[YOUR TASK]: The expected output is the full set of entries, retyped verbatim, pictures excluded.

[INFORMATION SUPPLIED]:
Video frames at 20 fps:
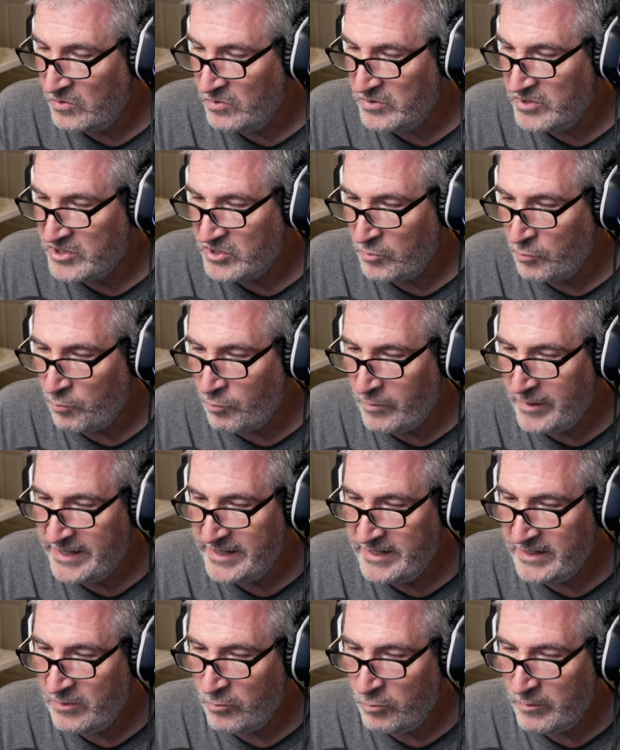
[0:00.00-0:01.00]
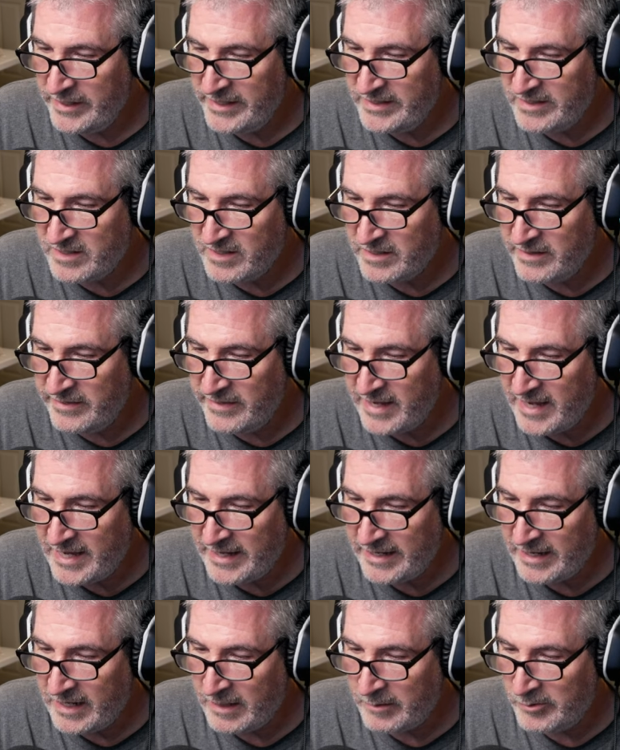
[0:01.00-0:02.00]
what is on that,
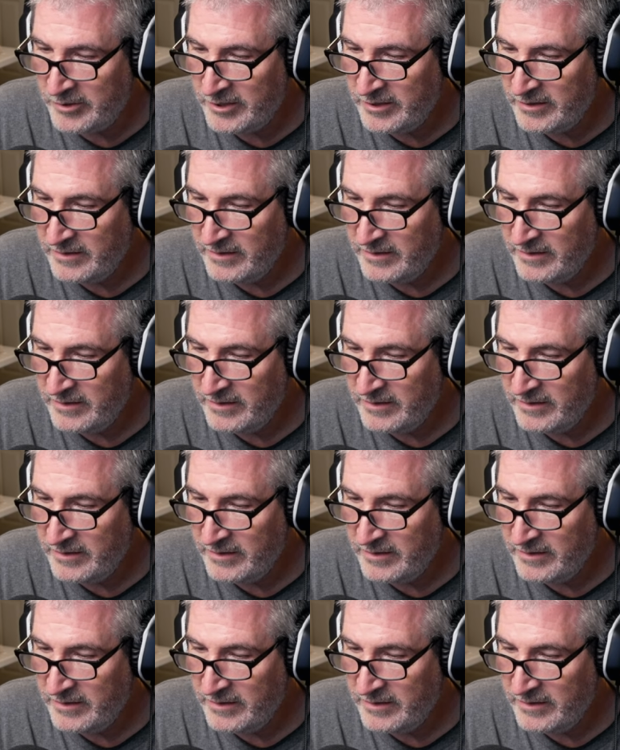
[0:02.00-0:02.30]
Albert?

[EXPECTED ANSWER]:
Video frames at 20 fps:
[0:00.00-0:01.00]
[0:01.00-0:02.00]
what is on that,
[0:02.00-0:02.30]
Albert?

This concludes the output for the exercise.